** Work item **
Write every record out again exactly, and keep images out of it.

Saved data entries:
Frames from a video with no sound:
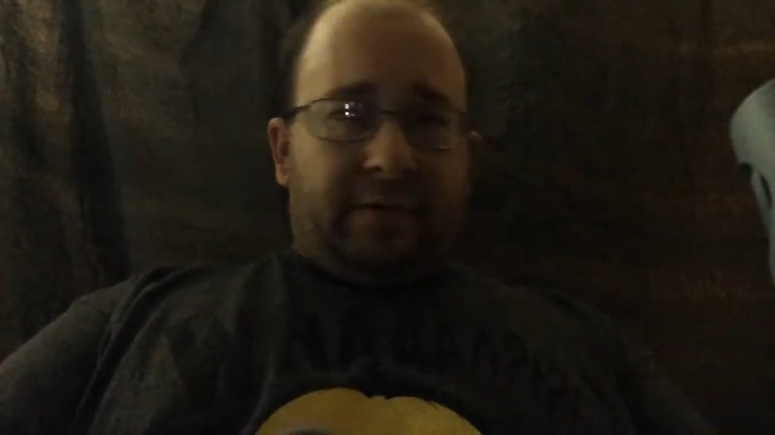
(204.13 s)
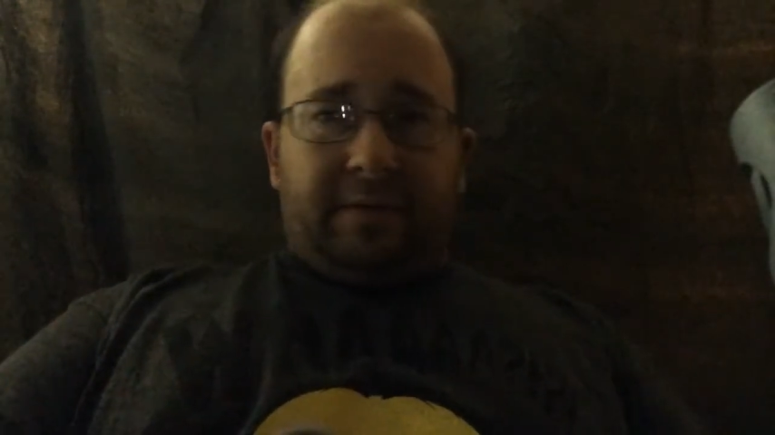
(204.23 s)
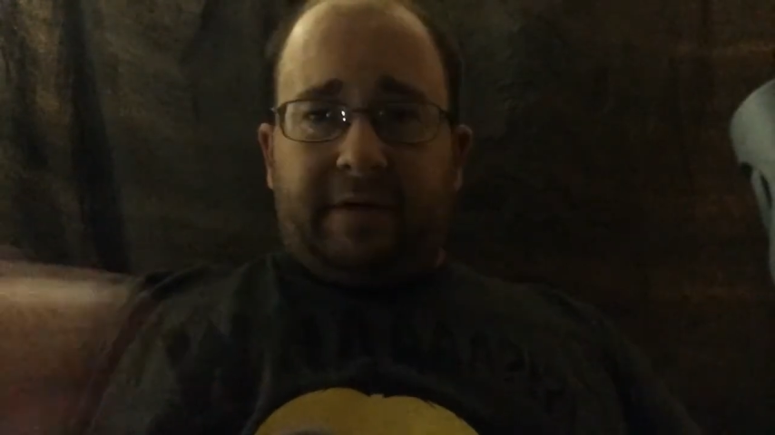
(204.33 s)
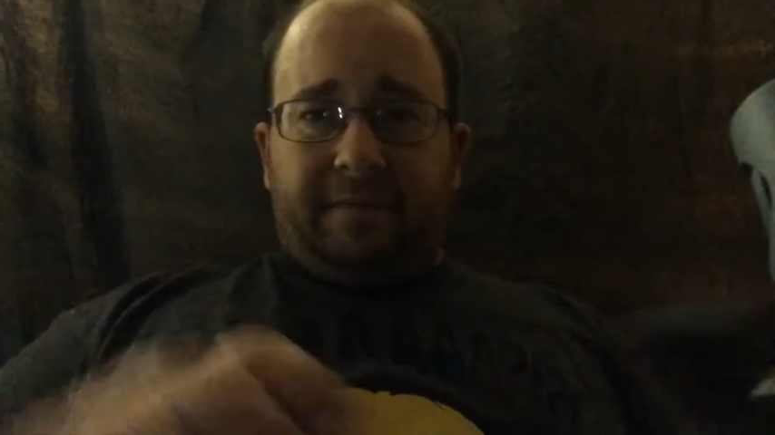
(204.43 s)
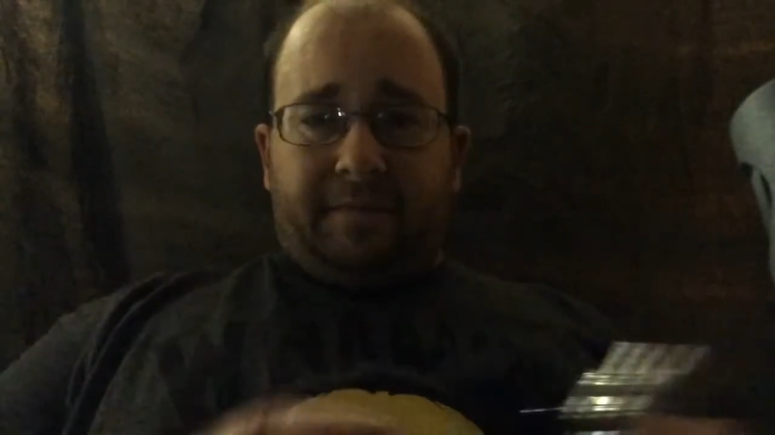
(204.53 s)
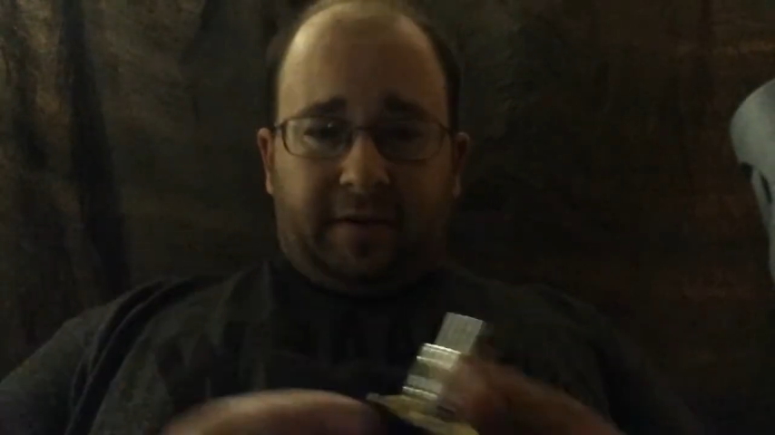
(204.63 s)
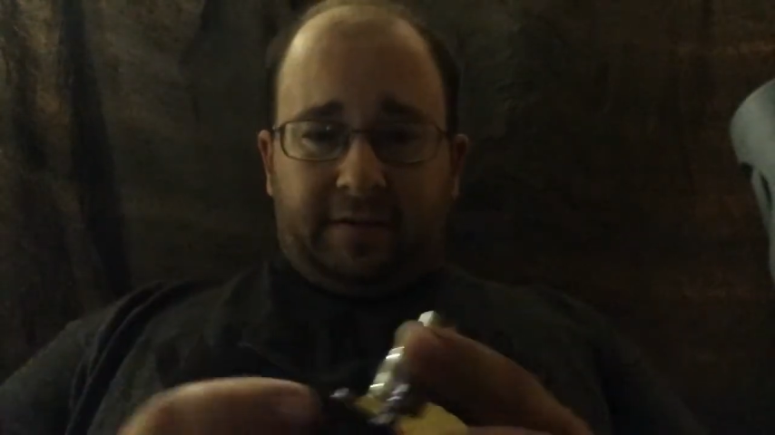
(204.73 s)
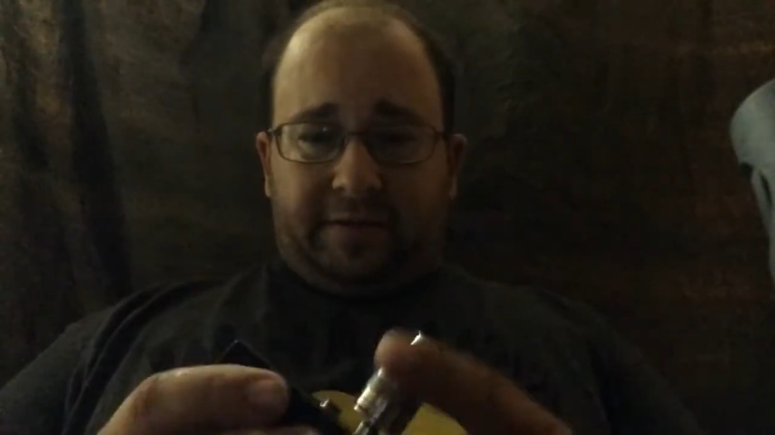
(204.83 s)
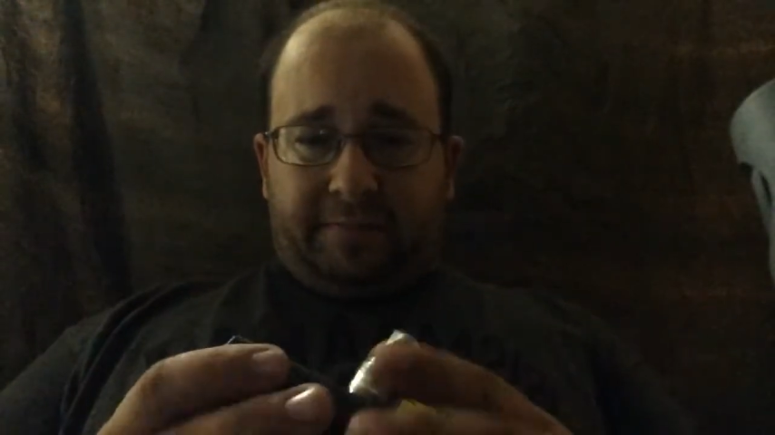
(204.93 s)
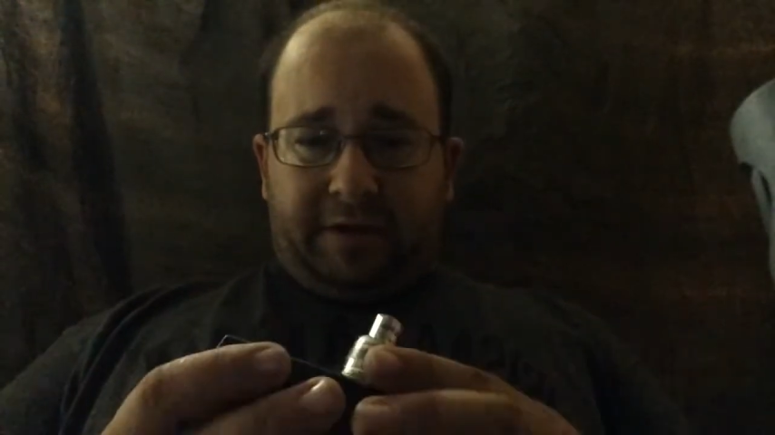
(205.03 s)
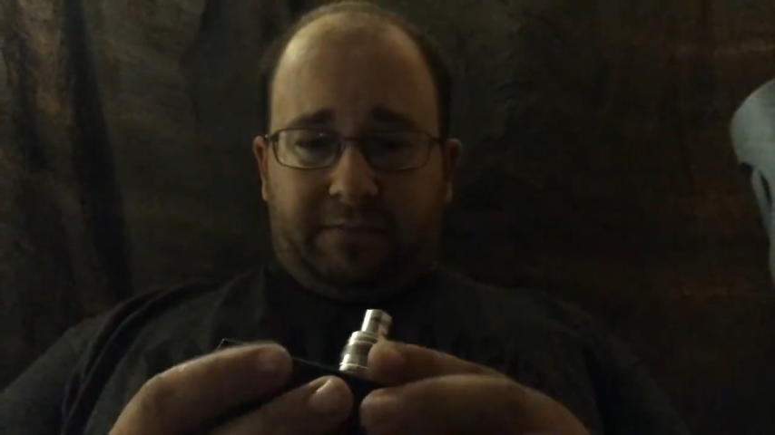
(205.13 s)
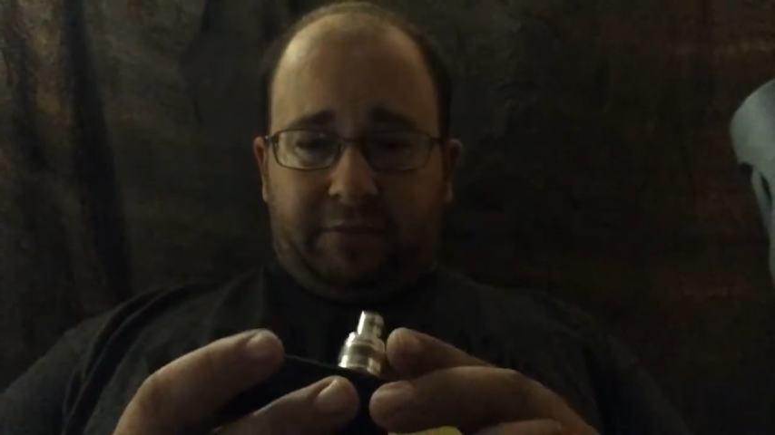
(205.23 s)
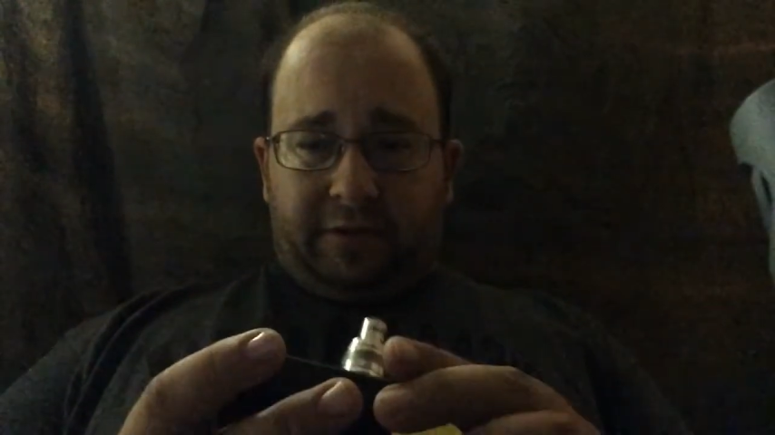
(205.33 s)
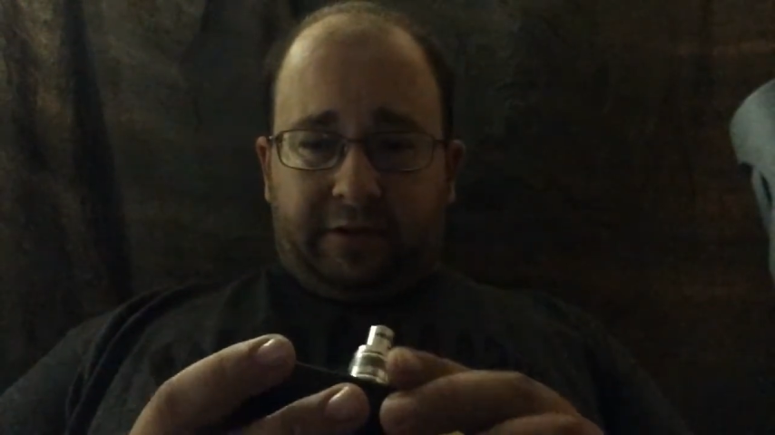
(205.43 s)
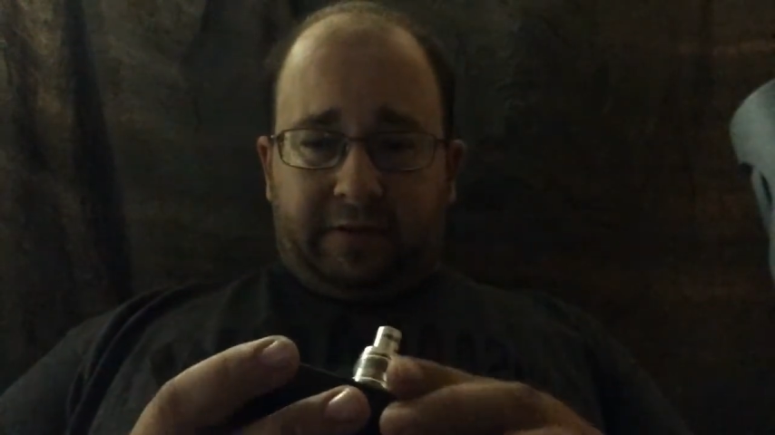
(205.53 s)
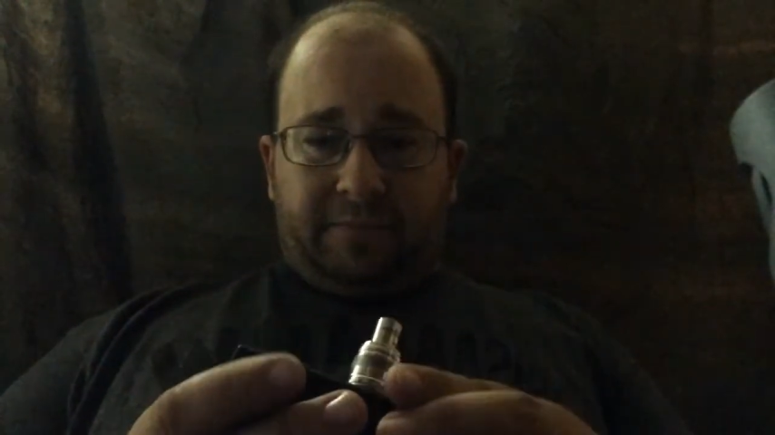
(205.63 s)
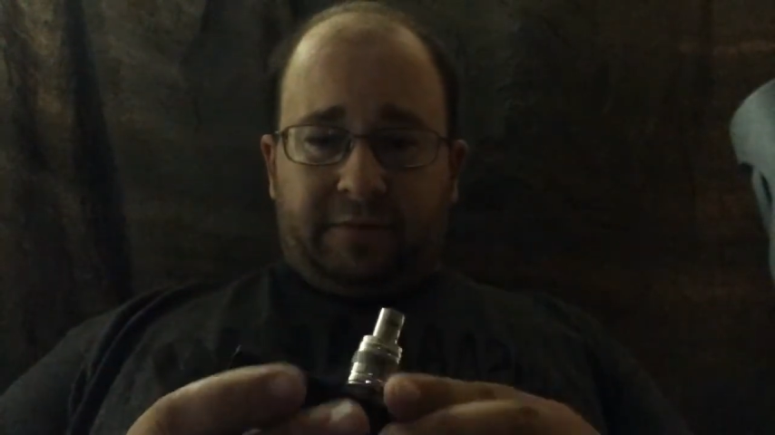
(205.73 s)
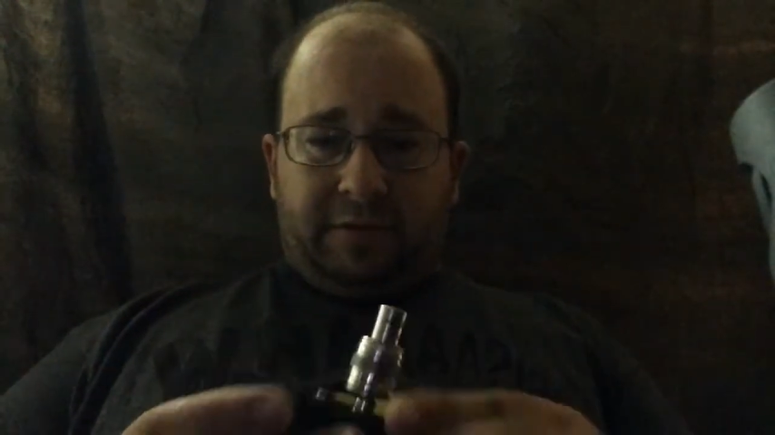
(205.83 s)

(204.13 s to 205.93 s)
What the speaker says: going to go ahead and fire this bad boy up.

** Task response **
Frames from a video with no sound:
(204.13 s)
(204.23 s)
(204.33 s)
(204.43 s)
(204.53 s)
(204.63 s)
(204.73 s)
(204.83 s)
(204.93 s)
(205.03 s)
(205.13 s)
(205.23 s)
(205.33 s)
(205.43 s)
(205.53 s)
(205.63 s)
(205.73 s)
(205.83 s)

(204.13 s to 205.93 s)
What the speaker says: going to go ahead and fire this bad boy up.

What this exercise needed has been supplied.